- Episode no.: Season 1 Episode 9
- Directed by: Shahrzad Davani
- Written by: Joya McCroy;
- Production code: T12.17159
- Original air date: February 22, 2022

Guest appearance
- William Stanford Davis as Mr. Johnson;

Episode chronology
| ← Previous "Work Family" | Next → "Open House" |
- Abbott Elementary (season 1)

= Step Class (Abbott Elementary) =

"Step Class" is the ninth episode of the American sitcom television series Abbott Elementary. It was written by Joya McCroy, and was directed by Shahrzad Davani. It premiered on the American Broadcasting Company (ABC) in the United States on February 22, 2022. In the episode, Ava and Janine disagree on how to run the after-school step class. Meanwhile, Gregory must reveal his secret when Barbara, Melissa, and Jacob plan a pizza eating competition.

== Plot ==
When Ava (Janelle James) takes over Janine's (Quinta Brunson) after-school step class, Janine realizes that the students prefer Ava's teaching style over hers. Ava redoes the routine for their upcoming school performance, but she does not show up on the day of the performance in order to take care of her grandmother. After the situation is clarified, the show goes forward. Meanwhile, Gregory (Tyler James Williams) feels alienated by the other staff members when it is revealed he does not like pizza and most other foods.
== Reception ==
Upon its initial broadcast on ABC, "Step Class" was viewed by 3.06 million viewers, slightly more than previous episodes, and the highest since the second episode. This rating earned the episode a 0.79 in the 18-49 rating demographics on the Nielsen ratings scale. The episode achieved a total of 3.8 million viewers.

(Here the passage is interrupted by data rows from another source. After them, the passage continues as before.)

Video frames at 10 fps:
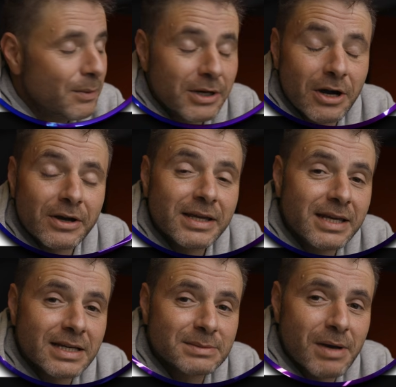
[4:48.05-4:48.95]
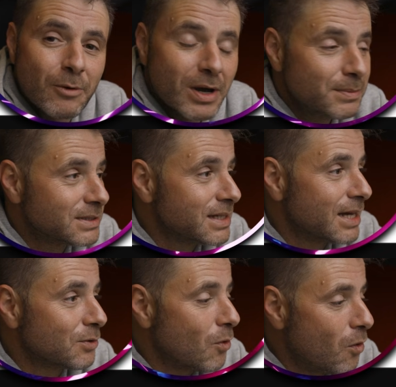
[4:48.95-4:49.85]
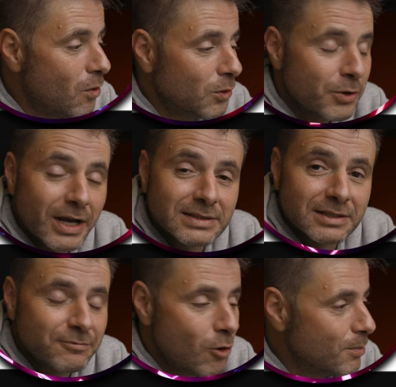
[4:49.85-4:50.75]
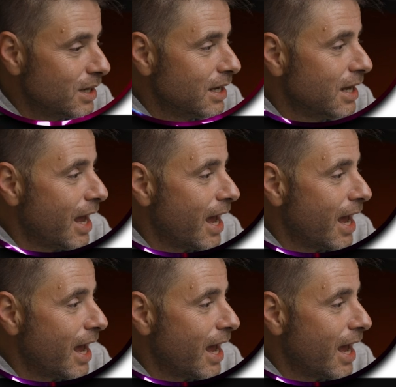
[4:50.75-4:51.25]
And here we go. Here's my website all created for me.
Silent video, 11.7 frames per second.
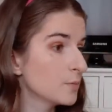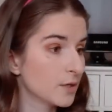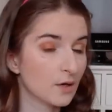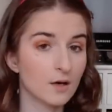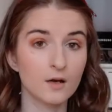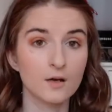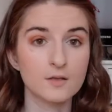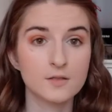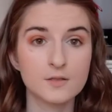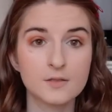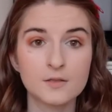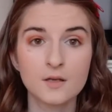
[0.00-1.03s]

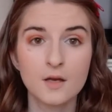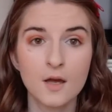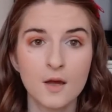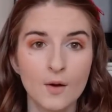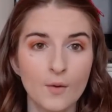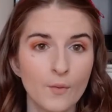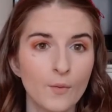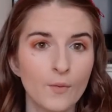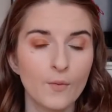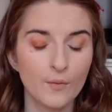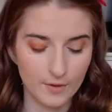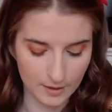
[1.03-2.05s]
because,
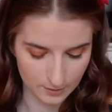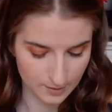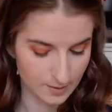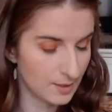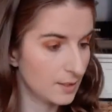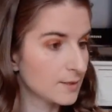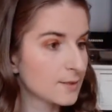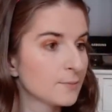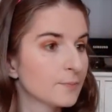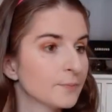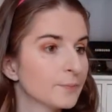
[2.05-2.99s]
oh, that looks intense.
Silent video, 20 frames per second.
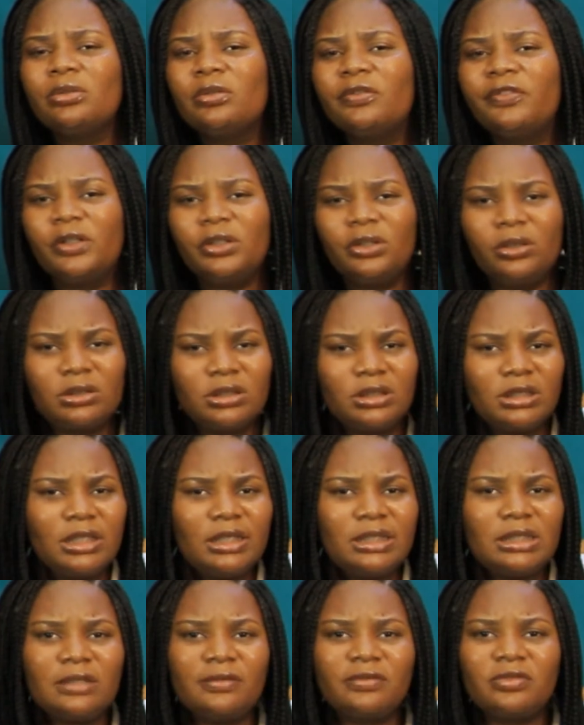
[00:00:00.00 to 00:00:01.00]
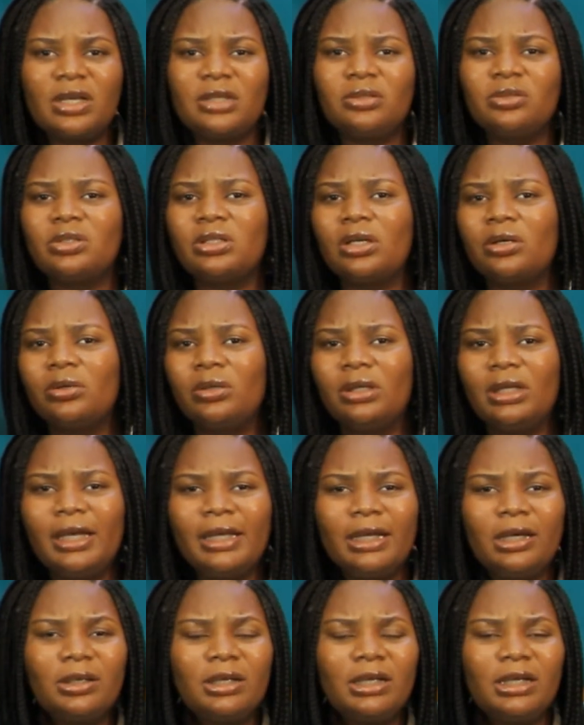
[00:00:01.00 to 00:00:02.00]
look for the alternative. Try to check
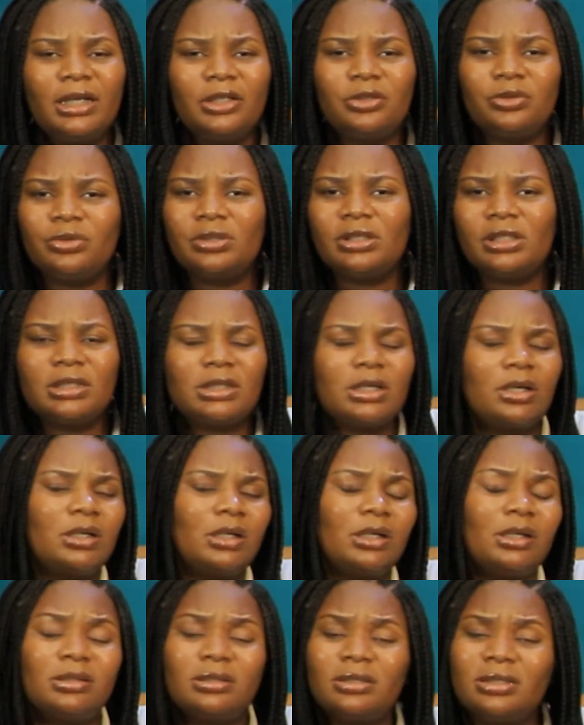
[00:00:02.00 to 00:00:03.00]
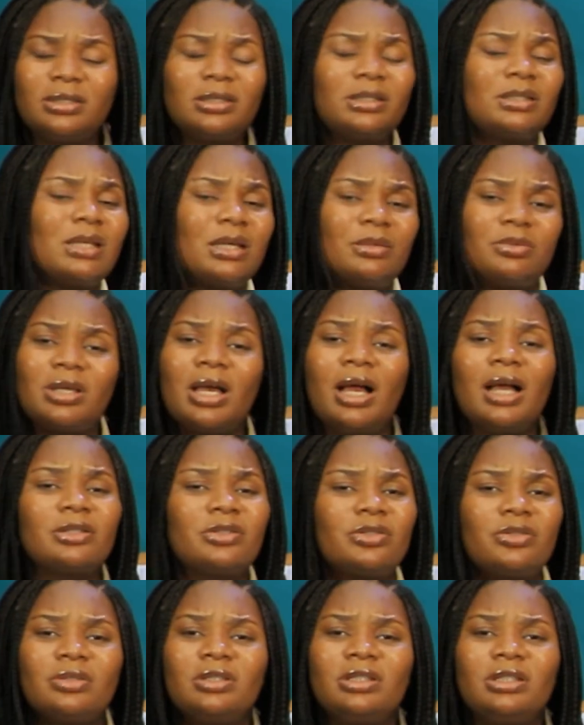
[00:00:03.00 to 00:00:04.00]
online, how can I do this, this is the time to
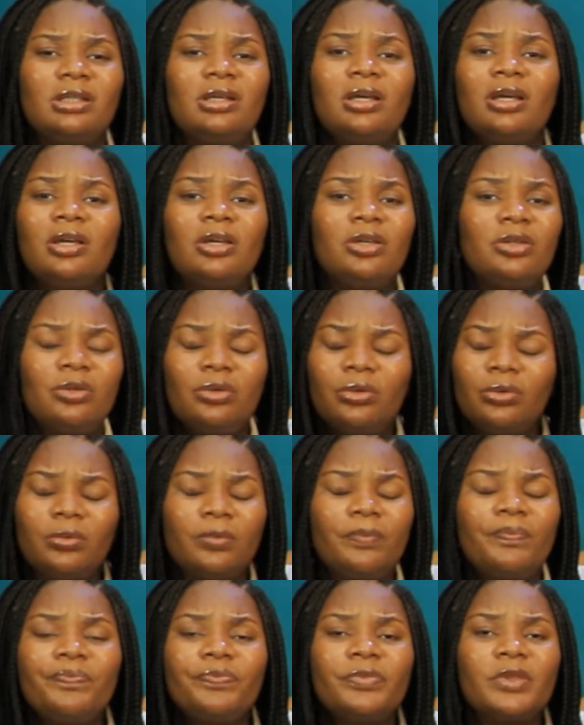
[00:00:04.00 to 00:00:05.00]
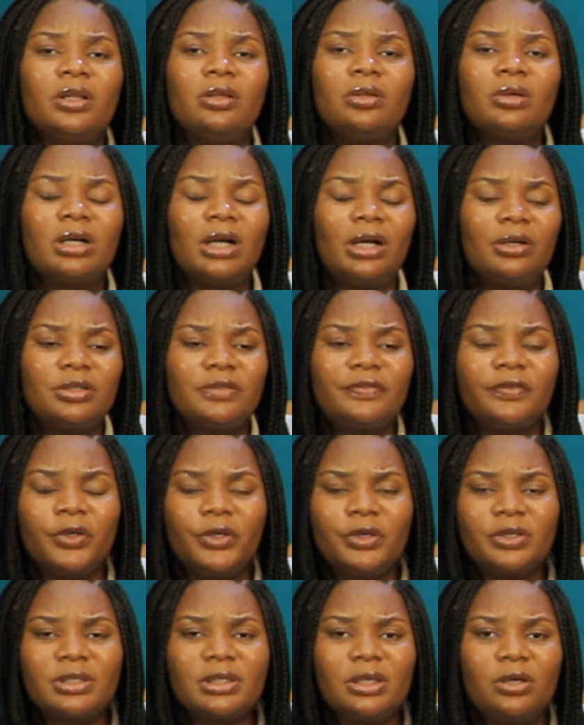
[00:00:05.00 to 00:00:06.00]
actually look out for
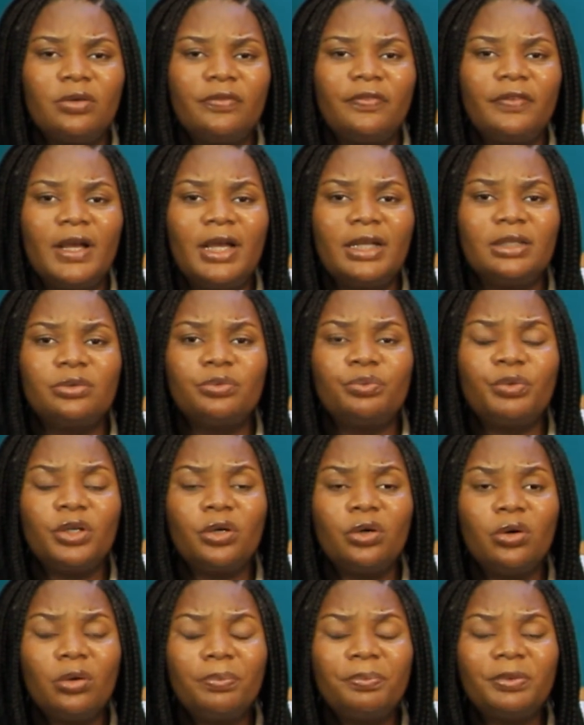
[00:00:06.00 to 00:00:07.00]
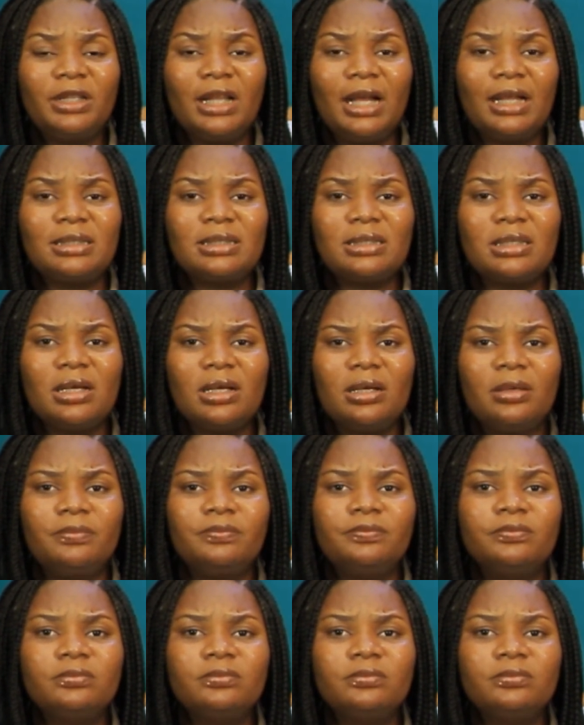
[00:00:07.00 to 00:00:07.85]
yourself. And we hope that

The episode aired following Abbott Elementary's mid-season entry in the 2021–22 television season. Filming for the ninth episode took place between August 16 and November 5, 2021, in Los Angeles, California, along with the rest of the season. Like other episodes, interior scenes are filmed at Warner Bros. Studios in Burbank, California, with exterior shots of the series being inspired by Vermont Elementary School in Los Angeles.